Saved data entries
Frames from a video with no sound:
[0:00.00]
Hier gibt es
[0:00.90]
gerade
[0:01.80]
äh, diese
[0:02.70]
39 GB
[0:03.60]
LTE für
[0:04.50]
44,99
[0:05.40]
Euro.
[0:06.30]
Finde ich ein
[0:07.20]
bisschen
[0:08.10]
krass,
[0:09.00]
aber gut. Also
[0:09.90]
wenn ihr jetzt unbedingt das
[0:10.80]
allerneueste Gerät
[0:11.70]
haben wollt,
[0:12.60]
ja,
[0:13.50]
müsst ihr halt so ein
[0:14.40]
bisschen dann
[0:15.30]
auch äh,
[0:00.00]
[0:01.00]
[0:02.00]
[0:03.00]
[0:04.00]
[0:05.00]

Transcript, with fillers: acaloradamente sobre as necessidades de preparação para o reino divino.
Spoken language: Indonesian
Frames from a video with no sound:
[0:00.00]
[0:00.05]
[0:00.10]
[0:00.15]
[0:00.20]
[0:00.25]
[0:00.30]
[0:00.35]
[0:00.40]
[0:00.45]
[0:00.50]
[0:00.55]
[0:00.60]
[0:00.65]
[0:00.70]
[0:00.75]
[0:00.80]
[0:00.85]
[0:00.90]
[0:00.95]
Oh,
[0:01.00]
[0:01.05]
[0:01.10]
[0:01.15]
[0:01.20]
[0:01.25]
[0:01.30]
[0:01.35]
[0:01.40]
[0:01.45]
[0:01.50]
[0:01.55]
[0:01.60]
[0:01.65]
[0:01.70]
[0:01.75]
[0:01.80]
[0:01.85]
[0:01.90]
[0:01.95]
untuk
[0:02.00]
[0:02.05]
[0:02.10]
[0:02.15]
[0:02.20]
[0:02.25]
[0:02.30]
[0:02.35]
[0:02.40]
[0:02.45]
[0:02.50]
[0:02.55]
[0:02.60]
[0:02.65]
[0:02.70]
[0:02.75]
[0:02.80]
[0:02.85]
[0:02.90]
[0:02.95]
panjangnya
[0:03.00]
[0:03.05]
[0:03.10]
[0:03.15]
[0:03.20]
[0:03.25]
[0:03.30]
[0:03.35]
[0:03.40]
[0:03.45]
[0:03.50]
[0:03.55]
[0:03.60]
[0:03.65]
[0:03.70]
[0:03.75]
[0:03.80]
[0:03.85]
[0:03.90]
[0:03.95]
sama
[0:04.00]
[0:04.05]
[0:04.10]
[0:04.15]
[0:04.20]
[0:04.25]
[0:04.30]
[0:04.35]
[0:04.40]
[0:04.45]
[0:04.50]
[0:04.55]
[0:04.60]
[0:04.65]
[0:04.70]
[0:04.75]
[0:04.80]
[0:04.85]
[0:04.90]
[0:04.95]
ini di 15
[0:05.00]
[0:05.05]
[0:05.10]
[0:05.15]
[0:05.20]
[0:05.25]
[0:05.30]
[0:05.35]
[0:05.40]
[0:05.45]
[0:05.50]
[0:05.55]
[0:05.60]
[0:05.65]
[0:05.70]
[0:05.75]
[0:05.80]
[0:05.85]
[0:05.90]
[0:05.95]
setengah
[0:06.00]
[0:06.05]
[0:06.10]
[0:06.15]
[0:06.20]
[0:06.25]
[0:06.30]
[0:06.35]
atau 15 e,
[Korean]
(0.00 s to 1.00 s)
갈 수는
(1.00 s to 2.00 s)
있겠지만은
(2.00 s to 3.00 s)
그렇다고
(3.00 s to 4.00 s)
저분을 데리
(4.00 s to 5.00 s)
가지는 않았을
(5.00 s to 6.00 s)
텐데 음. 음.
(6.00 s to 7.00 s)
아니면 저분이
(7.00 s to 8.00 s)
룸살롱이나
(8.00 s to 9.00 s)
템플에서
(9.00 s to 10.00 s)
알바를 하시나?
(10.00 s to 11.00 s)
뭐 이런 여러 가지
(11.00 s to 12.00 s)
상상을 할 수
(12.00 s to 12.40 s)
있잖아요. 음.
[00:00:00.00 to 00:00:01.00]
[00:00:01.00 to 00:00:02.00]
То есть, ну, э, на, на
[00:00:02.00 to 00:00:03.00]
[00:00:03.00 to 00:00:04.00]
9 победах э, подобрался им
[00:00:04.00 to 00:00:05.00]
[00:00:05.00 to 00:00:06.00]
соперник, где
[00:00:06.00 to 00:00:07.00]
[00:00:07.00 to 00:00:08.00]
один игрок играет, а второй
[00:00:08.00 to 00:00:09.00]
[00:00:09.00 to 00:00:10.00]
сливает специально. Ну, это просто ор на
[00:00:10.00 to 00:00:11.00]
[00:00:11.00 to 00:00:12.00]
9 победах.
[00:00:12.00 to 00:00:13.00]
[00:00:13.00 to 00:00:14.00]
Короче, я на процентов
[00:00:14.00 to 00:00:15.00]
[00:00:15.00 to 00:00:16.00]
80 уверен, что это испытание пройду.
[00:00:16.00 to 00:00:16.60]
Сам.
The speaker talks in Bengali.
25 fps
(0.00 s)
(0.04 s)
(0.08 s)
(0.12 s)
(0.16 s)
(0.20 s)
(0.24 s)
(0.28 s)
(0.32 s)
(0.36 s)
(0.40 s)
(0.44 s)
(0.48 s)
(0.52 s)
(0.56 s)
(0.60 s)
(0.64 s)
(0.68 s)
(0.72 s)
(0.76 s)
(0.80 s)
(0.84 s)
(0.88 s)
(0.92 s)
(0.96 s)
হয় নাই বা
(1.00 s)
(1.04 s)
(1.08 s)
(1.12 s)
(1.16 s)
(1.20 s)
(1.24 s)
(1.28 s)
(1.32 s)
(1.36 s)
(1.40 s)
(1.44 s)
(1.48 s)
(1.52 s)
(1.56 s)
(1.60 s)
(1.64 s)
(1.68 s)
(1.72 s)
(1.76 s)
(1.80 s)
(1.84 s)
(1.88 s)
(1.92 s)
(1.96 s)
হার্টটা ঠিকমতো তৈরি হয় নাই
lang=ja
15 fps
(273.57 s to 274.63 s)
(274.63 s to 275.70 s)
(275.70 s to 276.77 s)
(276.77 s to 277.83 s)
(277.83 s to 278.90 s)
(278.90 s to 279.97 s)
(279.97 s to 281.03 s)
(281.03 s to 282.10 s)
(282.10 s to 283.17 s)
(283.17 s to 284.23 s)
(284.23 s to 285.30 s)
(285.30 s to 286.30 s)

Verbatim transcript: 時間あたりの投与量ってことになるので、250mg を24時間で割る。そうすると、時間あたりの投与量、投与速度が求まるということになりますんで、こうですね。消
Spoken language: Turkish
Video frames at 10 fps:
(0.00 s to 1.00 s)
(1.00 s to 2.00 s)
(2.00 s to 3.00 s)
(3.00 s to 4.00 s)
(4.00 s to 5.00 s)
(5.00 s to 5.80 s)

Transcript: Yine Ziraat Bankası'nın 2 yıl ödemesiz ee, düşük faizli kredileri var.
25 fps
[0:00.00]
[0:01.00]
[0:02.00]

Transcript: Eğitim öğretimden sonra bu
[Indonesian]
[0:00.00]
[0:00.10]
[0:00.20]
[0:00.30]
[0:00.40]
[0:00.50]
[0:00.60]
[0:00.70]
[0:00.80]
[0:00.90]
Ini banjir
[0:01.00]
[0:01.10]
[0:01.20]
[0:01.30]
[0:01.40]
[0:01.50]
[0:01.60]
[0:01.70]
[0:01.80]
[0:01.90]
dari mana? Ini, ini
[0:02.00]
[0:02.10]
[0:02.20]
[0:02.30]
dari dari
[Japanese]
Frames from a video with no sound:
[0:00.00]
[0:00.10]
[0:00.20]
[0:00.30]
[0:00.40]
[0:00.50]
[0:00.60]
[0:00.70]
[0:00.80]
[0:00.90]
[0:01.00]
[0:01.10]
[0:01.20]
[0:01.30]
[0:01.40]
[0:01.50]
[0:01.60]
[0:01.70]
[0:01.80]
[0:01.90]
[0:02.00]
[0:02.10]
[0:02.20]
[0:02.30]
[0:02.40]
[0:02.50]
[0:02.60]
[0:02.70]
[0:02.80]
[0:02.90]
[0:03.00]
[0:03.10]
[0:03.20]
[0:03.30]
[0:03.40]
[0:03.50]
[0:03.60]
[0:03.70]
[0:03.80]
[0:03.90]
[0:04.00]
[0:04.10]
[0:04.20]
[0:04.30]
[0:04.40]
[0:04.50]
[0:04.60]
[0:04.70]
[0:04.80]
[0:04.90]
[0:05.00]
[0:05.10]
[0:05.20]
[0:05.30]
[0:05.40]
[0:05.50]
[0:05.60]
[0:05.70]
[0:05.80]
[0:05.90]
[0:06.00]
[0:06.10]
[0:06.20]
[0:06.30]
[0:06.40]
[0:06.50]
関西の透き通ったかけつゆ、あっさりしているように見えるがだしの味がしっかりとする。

- [ABOUT THIS EXERCISE]
Return, unchanged, the run of lines above that opens with the line containing "[00:00:08.00 to 00:00:09.00]" and closes with the line containing "(283.17 s to 284.23 s)". Include both.

- [EXERCISE ANSWER]
[00:00:08.00 to 00:00:09.00]
[00:00:09.00 to 00:00:10.00]
сливает специально. Ну, это просто ор на
[00:00:10.00 to 00:00:11.00]
[00:00:11.00 to 00:00:12.00]
9 победах.
[00:00:12.00 to 00:00:13.00]
[00:00:13.00 to 00:00:14.00]
Короче, я на процентов
[00:00:14.00 to 00:00:15.00]
[00:00:15.00 to 00:00:16.00]
80 уверен, что это испытание пройду.
[00:00:16.00 to 00:00:16.60]
Сам.
The speaker talks in Bengali.
25 fps
(0.00 s)
(0.04 s)
(0.08 s)
(0.12 s)
(0.16 s)
(0.20 s)
(0.24 s)
(0.28 s)
(0.32 s)
(0.36 s)
(0.40 s)
(0.44 s)
(0.48 s)
(0.52 s)
(0.56 s)
(0.60 s)
(0.64 s)
(0.68 s)
(0.72 s)
(0.76 s)
(0.80 s)
(0.84 s)
(0.88 s)
(0.92 s)
(0.96 s)
হয় নাই বা
(1.00 s)
(1.04 s)
(1.08 s)
(1.12 s)
(1.16 s)
(1.20 s)
(1.24 s)
(1.28 s)
(1.32 s)
(1.36 s)
(1.40 s)
(1.44 s)
(1.48 s)
(1.52 s)
(1.56 s)
(1.60 s)
(1.64 s)
(1.68 s)
(1.72 s)
(1.76 s)
(1.80 s)
(1.84 s)
(1.88 s)
(1.92 s)
(1.96 s)
হার্টটা ঠিকমতো তৈরি হয় নাই
lang=ja
15 fps
(273.57 s to 274.63 s)
(274.63 s to 275.70 s)
(275.70 s to 276.77 s)
(276.77 s to 277.83 s)
(277.83 s to 278.90 s)
(278.90 s to 279.97 s)
(279.97 s to 281.03 s)
(281.03 s to 282.10 s)
(282.10 s to 283.17 s)
(283.17 s to 284.23 s)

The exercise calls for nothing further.